> Input for this task:
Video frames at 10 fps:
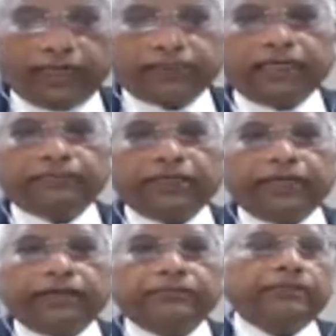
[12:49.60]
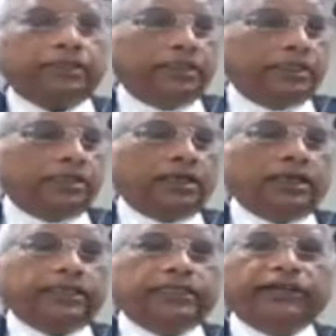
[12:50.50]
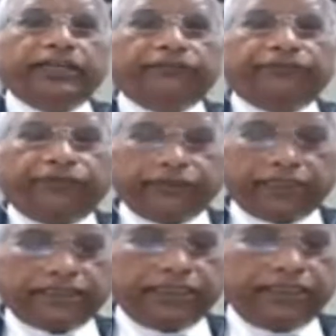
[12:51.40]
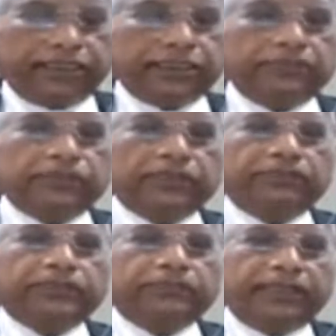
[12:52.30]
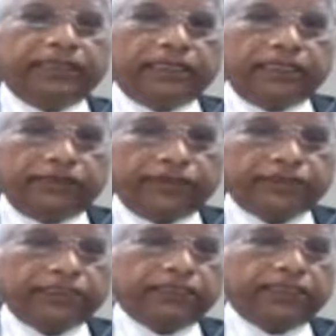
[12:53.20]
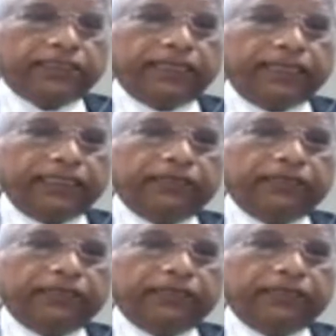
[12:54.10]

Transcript: At that time, even infrastructure in terms of the medical infrastructure, health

> Task requirements:
Repeat everything in the records above exactly, except the pictures.

> Solution:
Video frames at 10 fps:
[12:49.60]
[12:50.50]
[12:51.40]
[12:52.30]
[12:53.20]
[12:54.10]

Transcript: At that time, even infrastructure in terms of the medical infrastructure, health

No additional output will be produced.